Dataset entries —
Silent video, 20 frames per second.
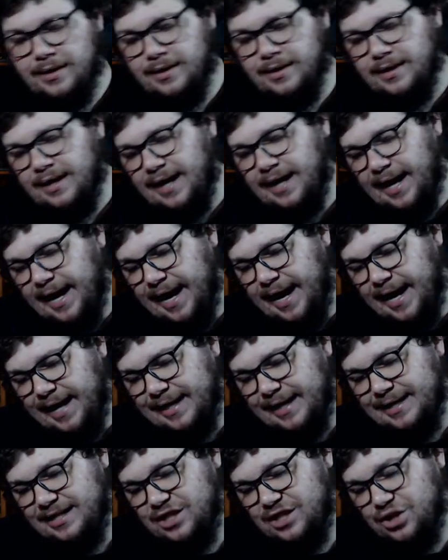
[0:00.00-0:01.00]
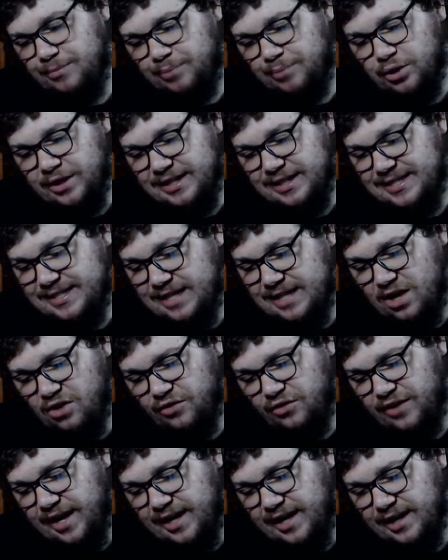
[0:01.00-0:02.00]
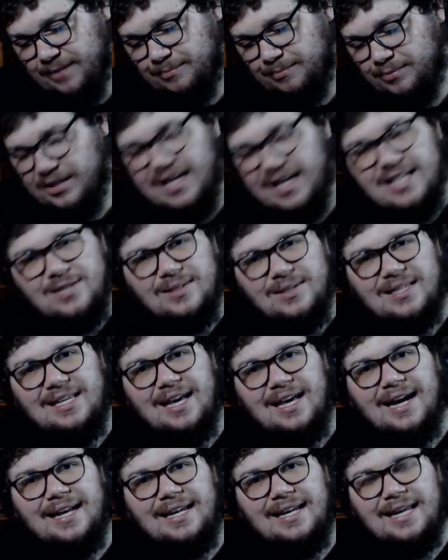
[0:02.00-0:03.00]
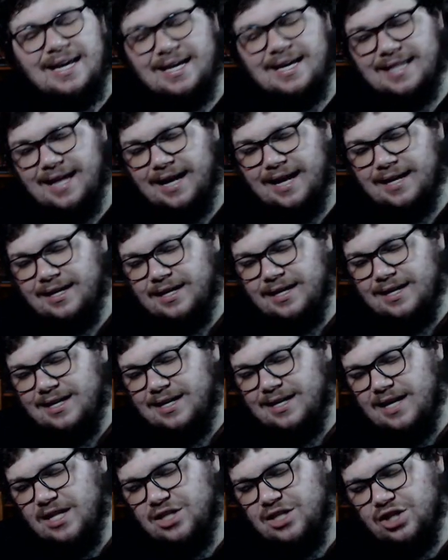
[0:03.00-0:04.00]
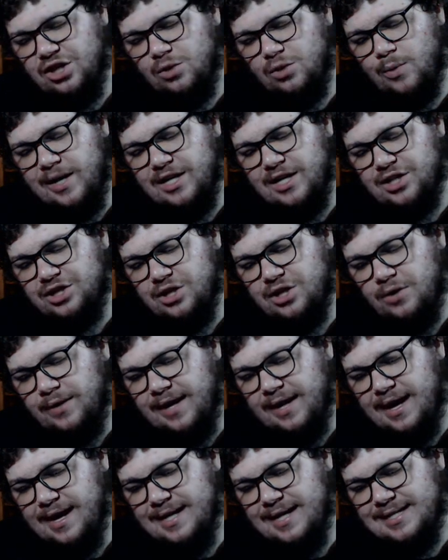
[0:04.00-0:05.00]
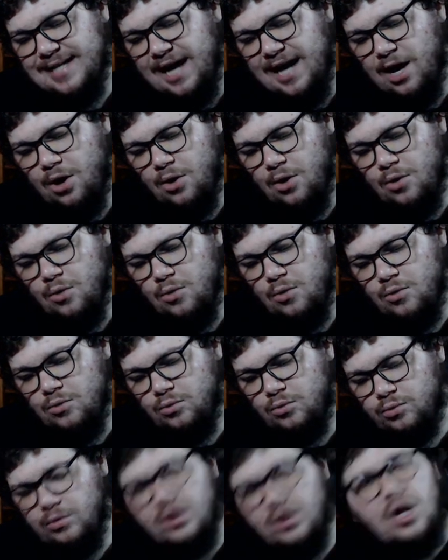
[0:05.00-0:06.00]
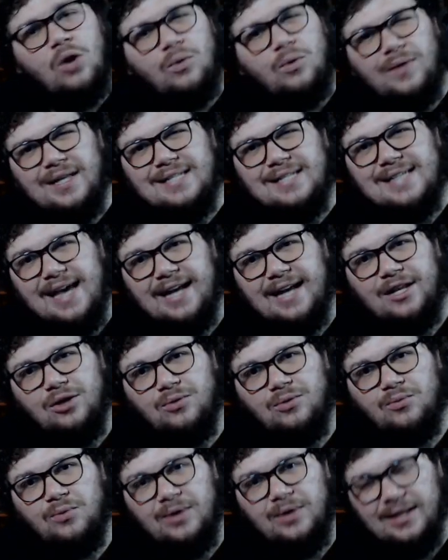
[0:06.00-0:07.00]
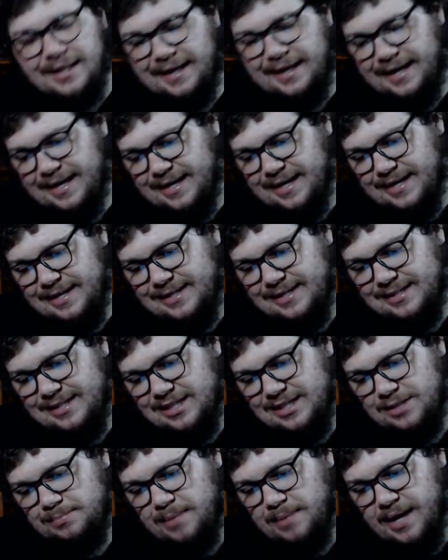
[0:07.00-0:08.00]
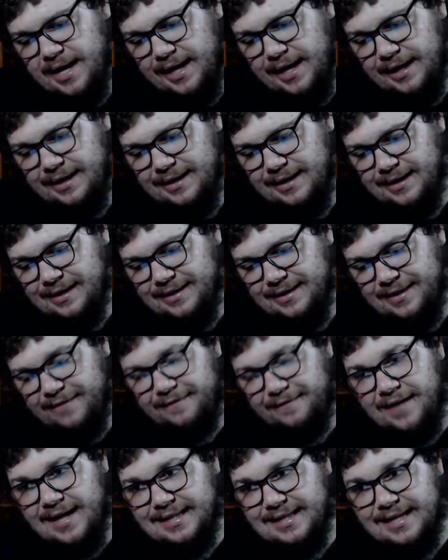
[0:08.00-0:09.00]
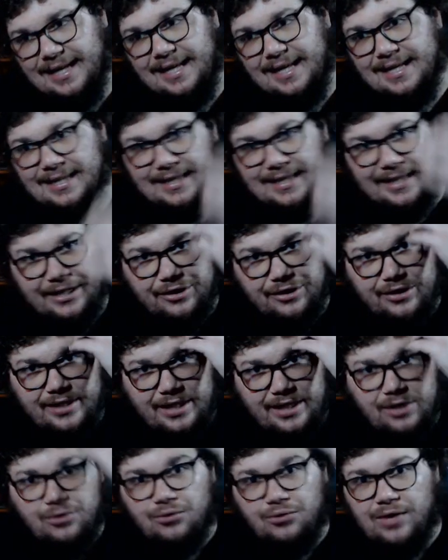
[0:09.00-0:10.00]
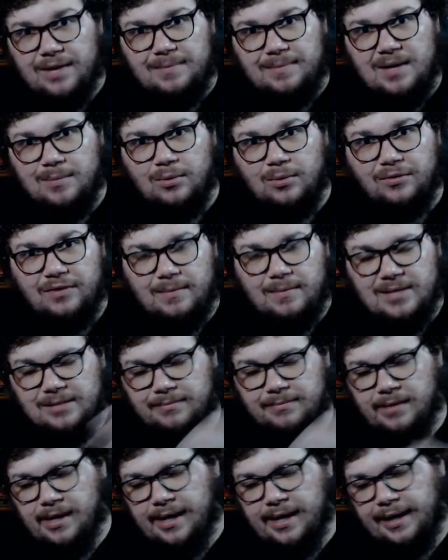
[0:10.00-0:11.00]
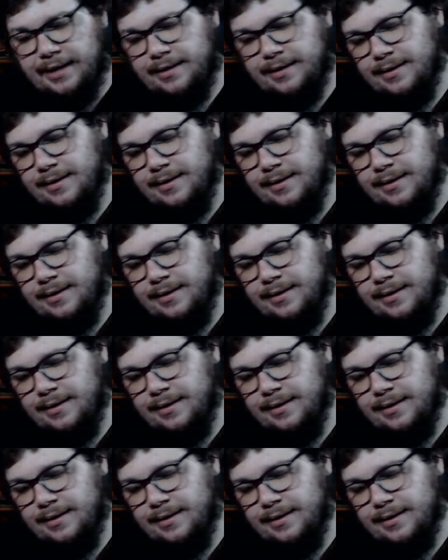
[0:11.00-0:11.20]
And the book itself kind of plays with the idea that it's a good way to showcase how lonely Daniel really is, despite the fact that he can literally create people from his mind.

Directions —
Only the lines from the one containing "[0:01.00-0:02.00]" through the final line of the entries belong in the copy, both ends included. Pictures stay out.

Response to this task —
[0:01.00-0:02.00]
[0:02.00-0:03.00]
[0:03.00-0:04.00]
[0:04.00-0:05.00]
[0:05.00-0:06.00]
[0:06.00-0:07.00]
[0:07.00-0:08.00]
[0:08.00-0:09.00]
[0:09.00-0:10.00]
[0:10.00-0:11.00]
[0:11.00-0:11.20]
And the book itself kind of plays with the idea that it's a good way to showcase how lonely Daniel really is, despite the fact that he can literally create people from his mind.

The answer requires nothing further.